— AIM OF THE EXERCISE —
Copy each entry verbatim, excluding its images.

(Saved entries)

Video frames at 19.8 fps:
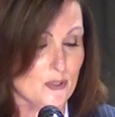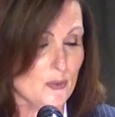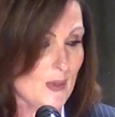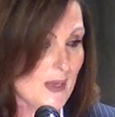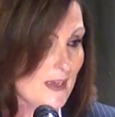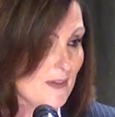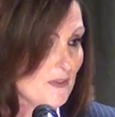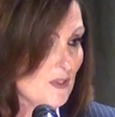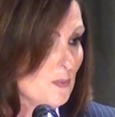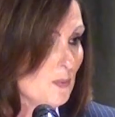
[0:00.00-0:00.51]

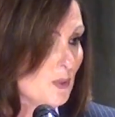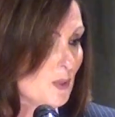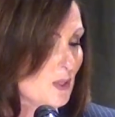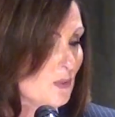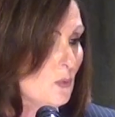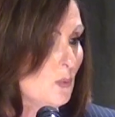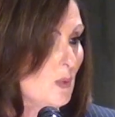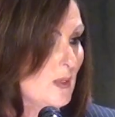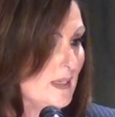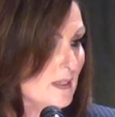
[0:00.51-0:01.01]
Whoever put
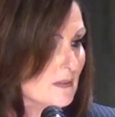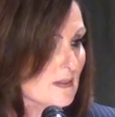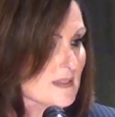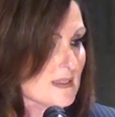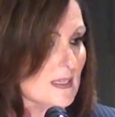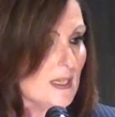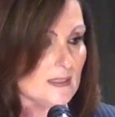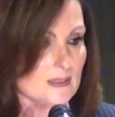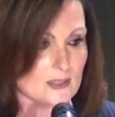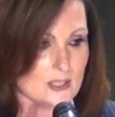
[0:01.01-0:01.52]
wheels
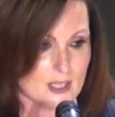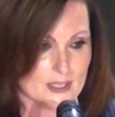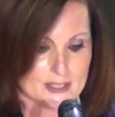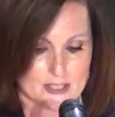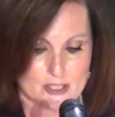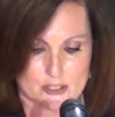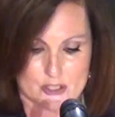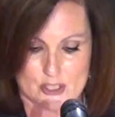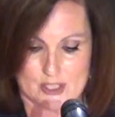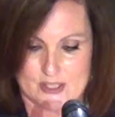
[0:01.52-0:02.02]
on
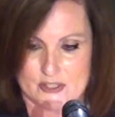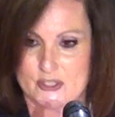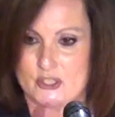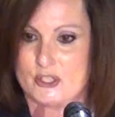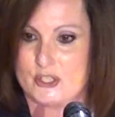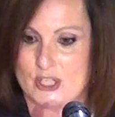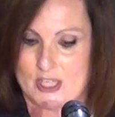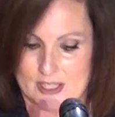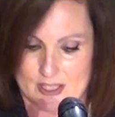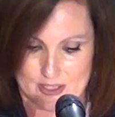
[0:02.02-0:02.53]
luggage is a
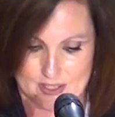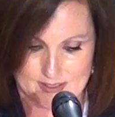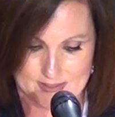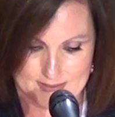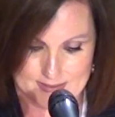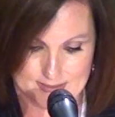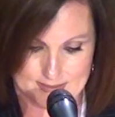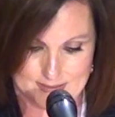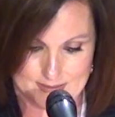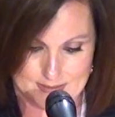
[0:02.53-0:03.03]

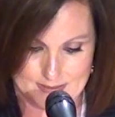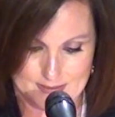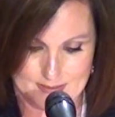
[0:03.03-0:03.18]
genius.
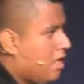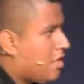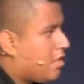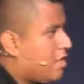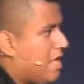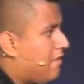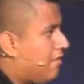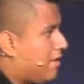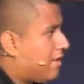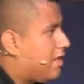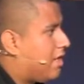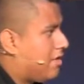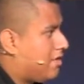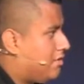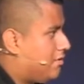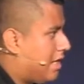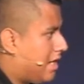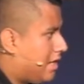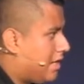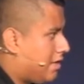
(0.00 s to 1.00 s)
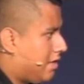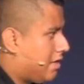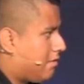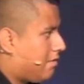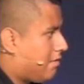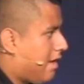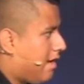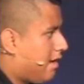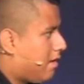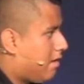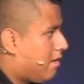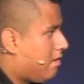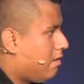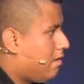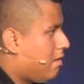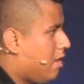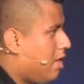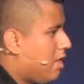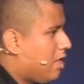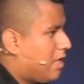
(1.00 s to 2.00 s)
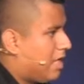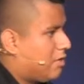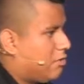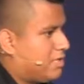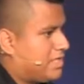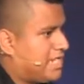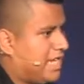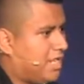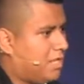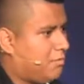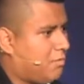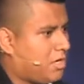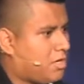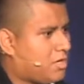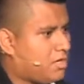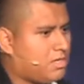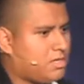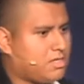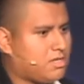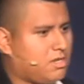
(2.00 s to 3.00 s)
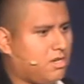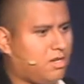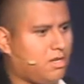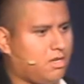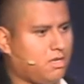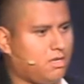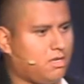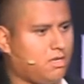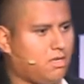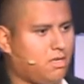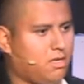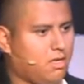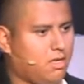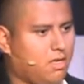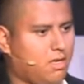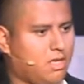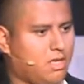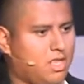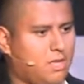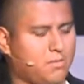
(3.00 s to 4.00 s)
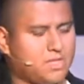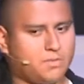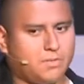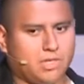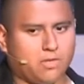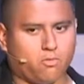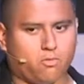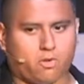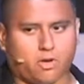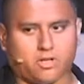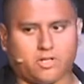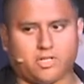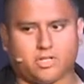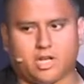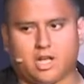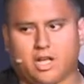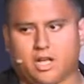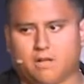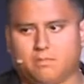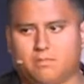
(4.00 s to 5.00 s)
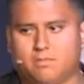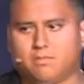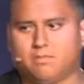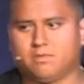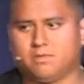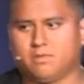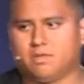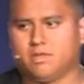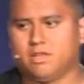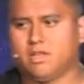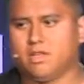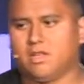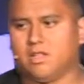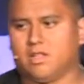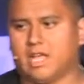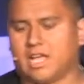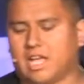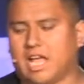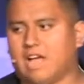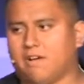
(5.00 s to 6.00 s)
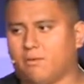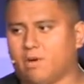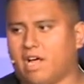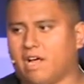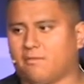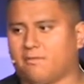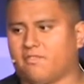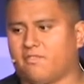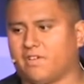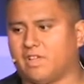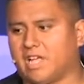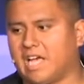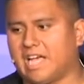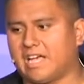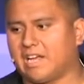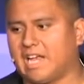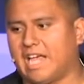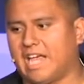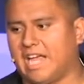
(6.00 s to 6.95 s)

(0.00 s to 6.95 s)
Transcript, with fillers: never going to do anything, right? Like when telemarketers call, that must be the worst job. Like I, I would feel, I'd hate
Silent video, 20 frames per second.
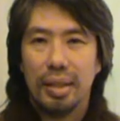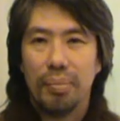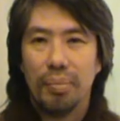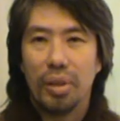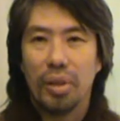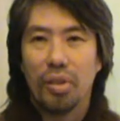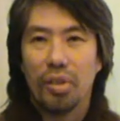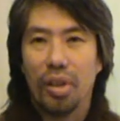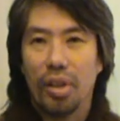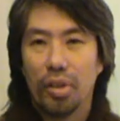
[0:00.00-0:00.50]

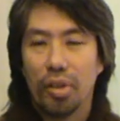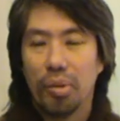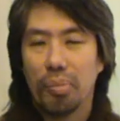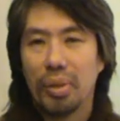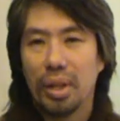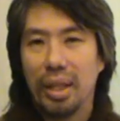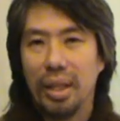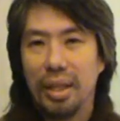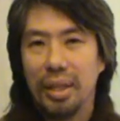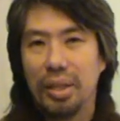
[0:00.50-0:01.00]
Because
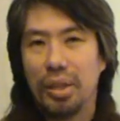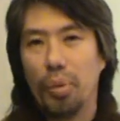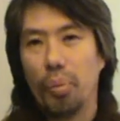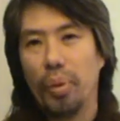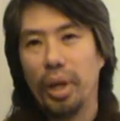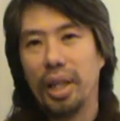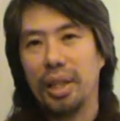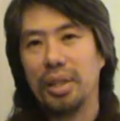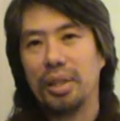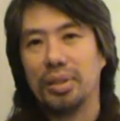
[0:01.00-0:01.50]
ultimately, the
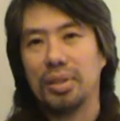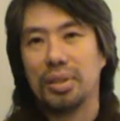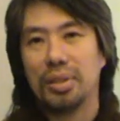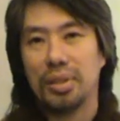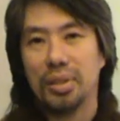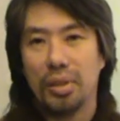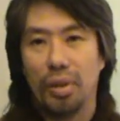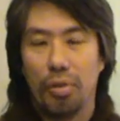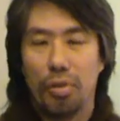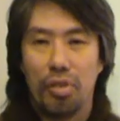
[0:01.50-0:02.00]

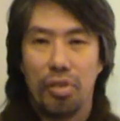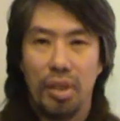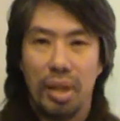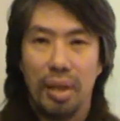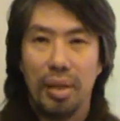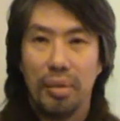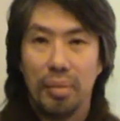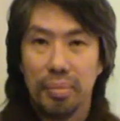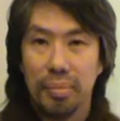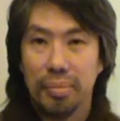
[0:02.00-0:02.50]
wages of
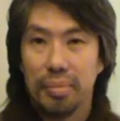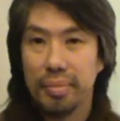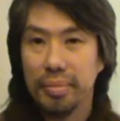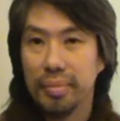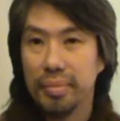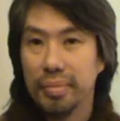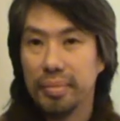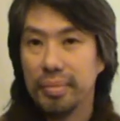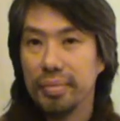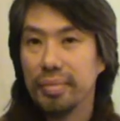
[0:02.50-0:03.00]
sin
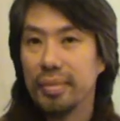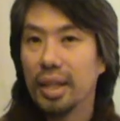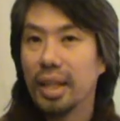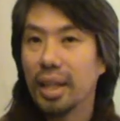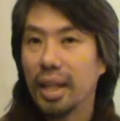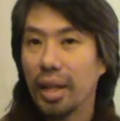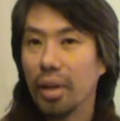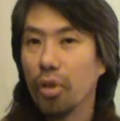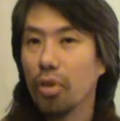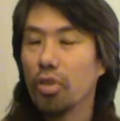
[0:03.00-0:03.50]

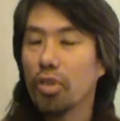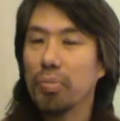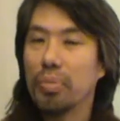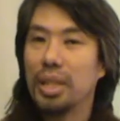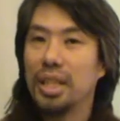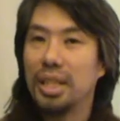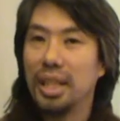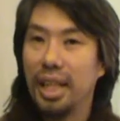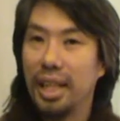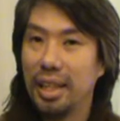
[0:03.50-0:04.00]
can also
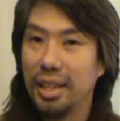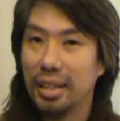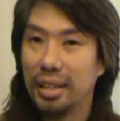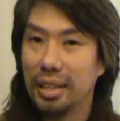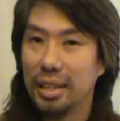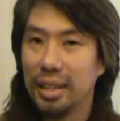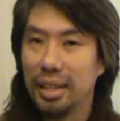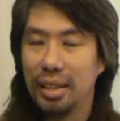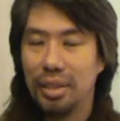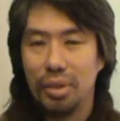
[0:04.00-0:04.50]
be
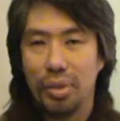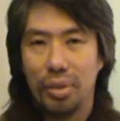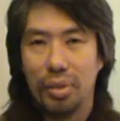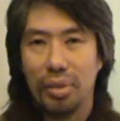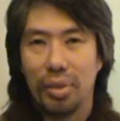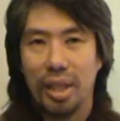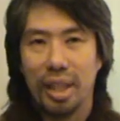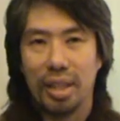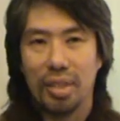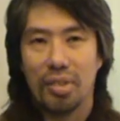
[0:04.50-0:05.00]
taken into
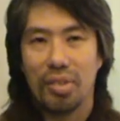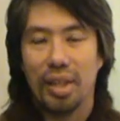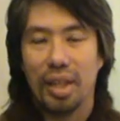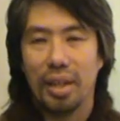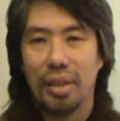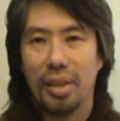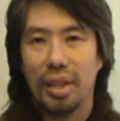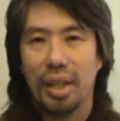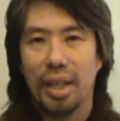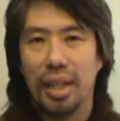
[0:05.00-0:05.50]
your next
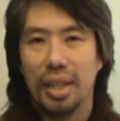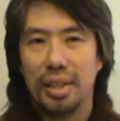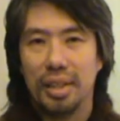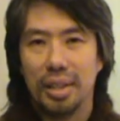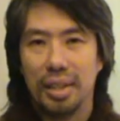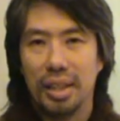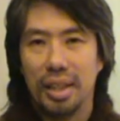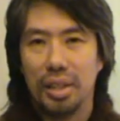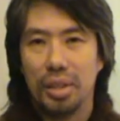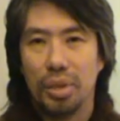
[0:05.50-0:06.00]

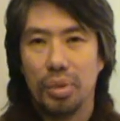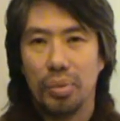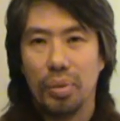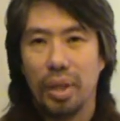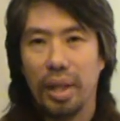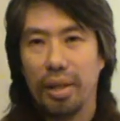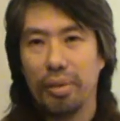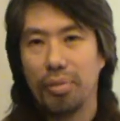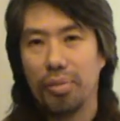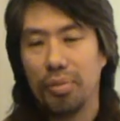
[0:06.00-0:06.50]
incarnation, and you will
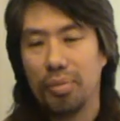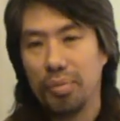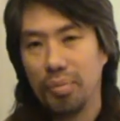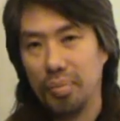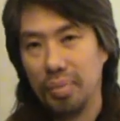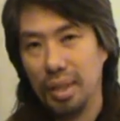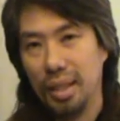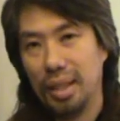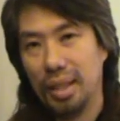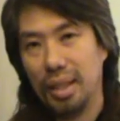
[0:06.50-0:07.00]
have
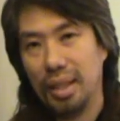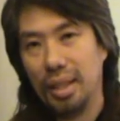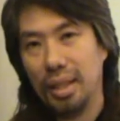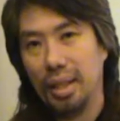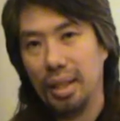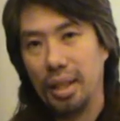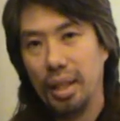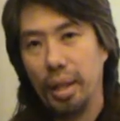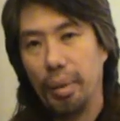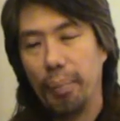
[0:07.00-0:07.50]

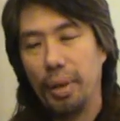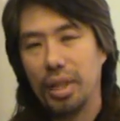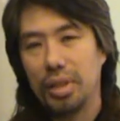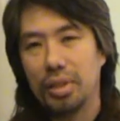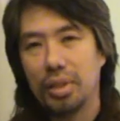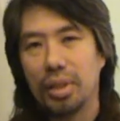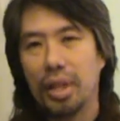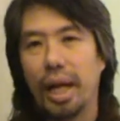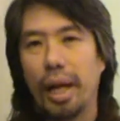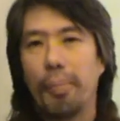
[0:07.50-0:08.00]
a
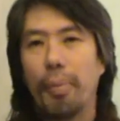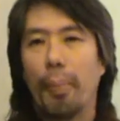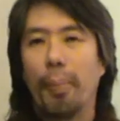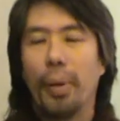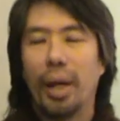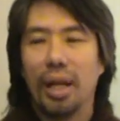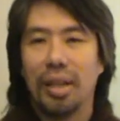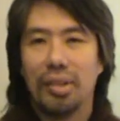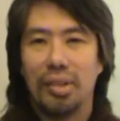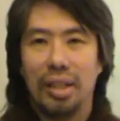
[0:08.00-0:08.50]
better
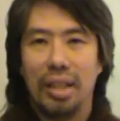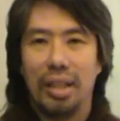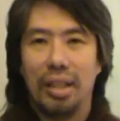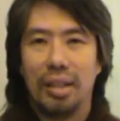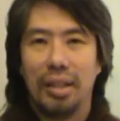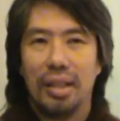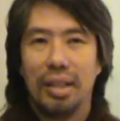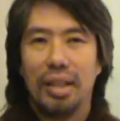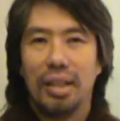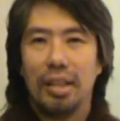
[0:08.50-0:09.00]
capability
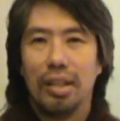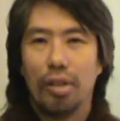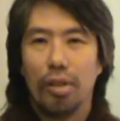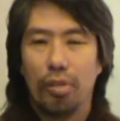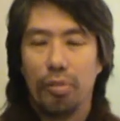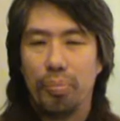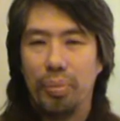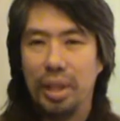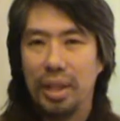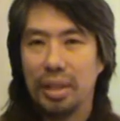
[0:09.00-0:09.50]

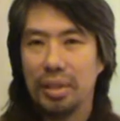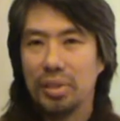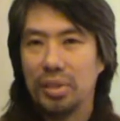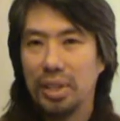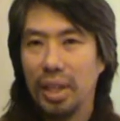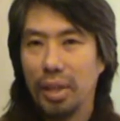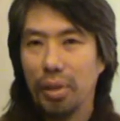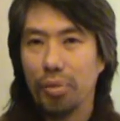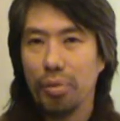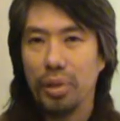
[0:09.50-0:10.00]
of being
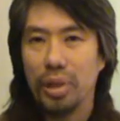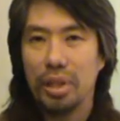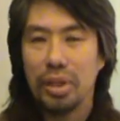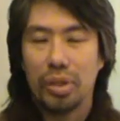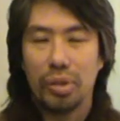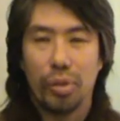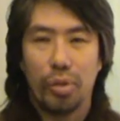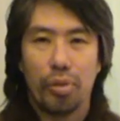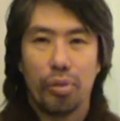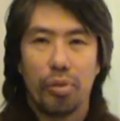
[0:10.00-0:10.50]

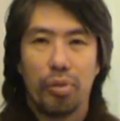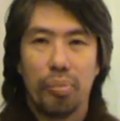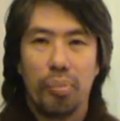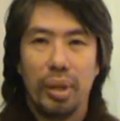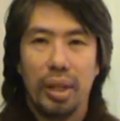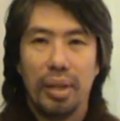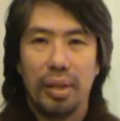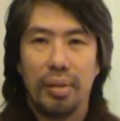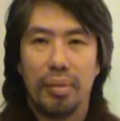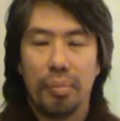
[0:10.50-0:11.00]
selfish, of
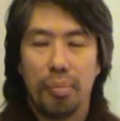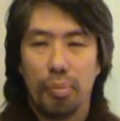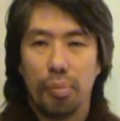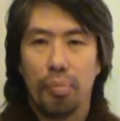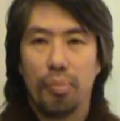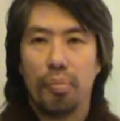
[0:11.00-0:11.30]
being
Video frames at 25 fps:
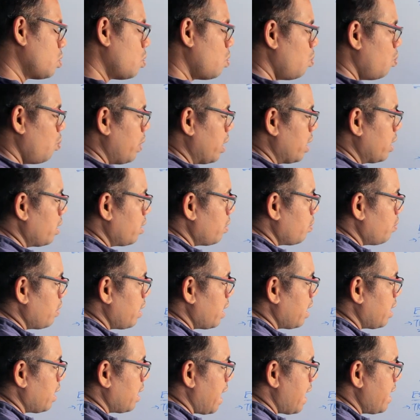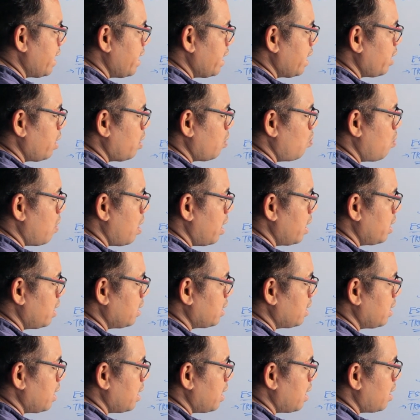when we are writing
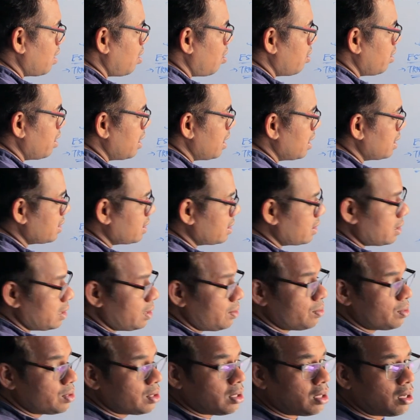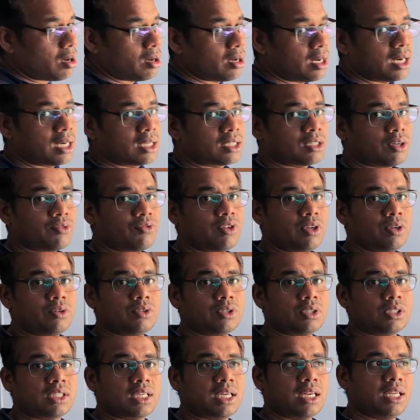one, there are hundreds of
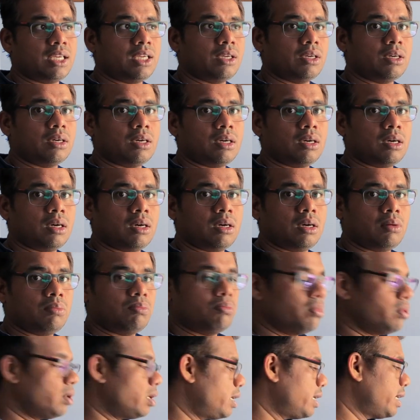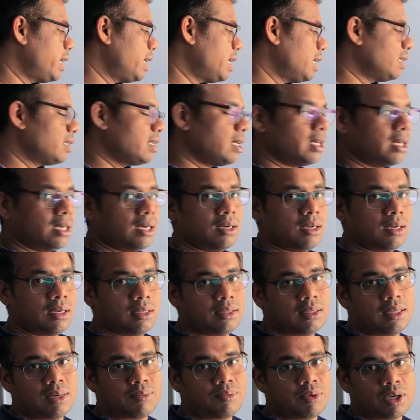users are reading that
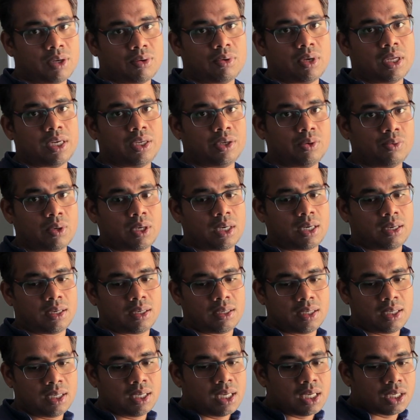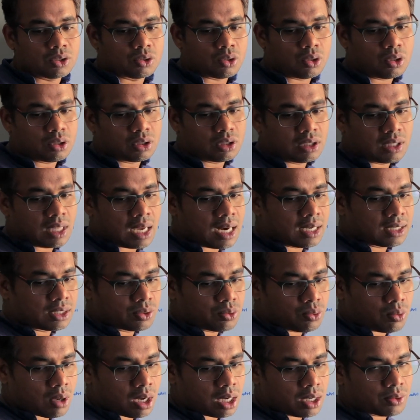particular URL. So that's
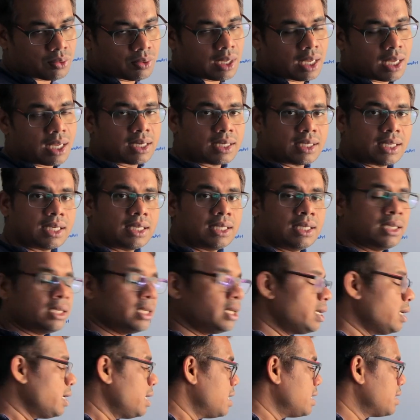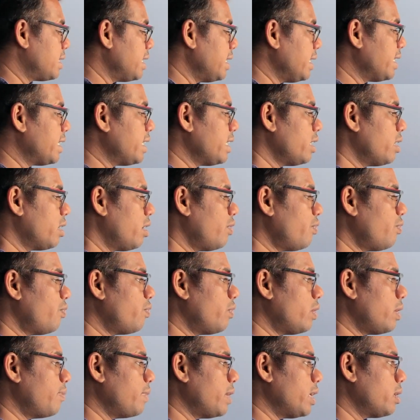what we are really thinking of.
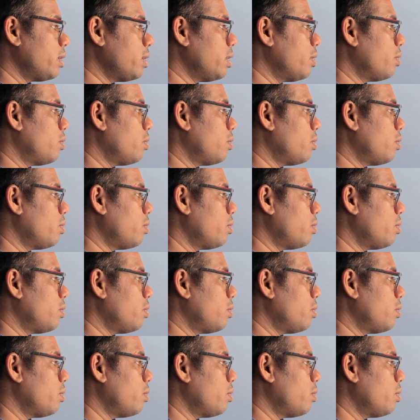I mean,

— RESPONSE —
Video frames at 19.8 fps:
[0:00.00-0:00.51]

[0:00.51-0:01.01]
Whoever put
[0:01.01-0:01.52]
wheels
[0:01.52-0:02.02]
on
[0:02.02-0:02.53]
luggage is a
[0:02.53-0:03.03]

[0:03.03-0:03.18]
genius.
(0.00 s to 1.00 s)
(1.00 s to 2.00 s)
(2.00 s to 3.00 s)
(3.00 s to 4.00 s)
(4.00 s to 5.00 s)
(5.00 s to 6.00 s)
(6.00 s to 6.95 s)

(0.00 s to 6.95 s)
Transcript, with fillers: never going to do anything, right? Like when telemarketers call, that must be the worst job. Like I, I would feel, I'd hate
Silent video, 20 frames per second.
[0:00.00-0:00.50]

[0:00.50-0:01.00]
Because
[0:01.00-0:01.50]
ultimately, the
[0:01.50-0:02.00]

[0:02.00-0:02.50]
wages of
[0:02.50-0:03.00]
sin
[0:03.00-0:03.50]

[0:03.50-0:04.00]
can also
[0:04.00-0:04.50]
be
[0:04.50-0:05.00]
taken into
[0:05.00-0:05.50]
your next
[0:05.50-0:06.00]

[0:06.00-0:06.50]
incarnation, and you will
[0:06.50-0:07.00]
have
[0:07.00-0:07.50]

[0:07.50-0:08.00]
a
[0:08.00-0:08.50]
better
[0:08.50-0:09.00]
capability
[0:09.00-0:09.50]

[0:09.50-0:10.00]
of being
[0:10.00-0:10.50]

[0:10.50-0:11.00]
selfish, of
[0:11.00-0:11.30]
being
Video frames at 25 fps:
when we are writing
one, there are hundreds of
users are reading that
particular URL. So that's
what we are really thinking of.
I mean,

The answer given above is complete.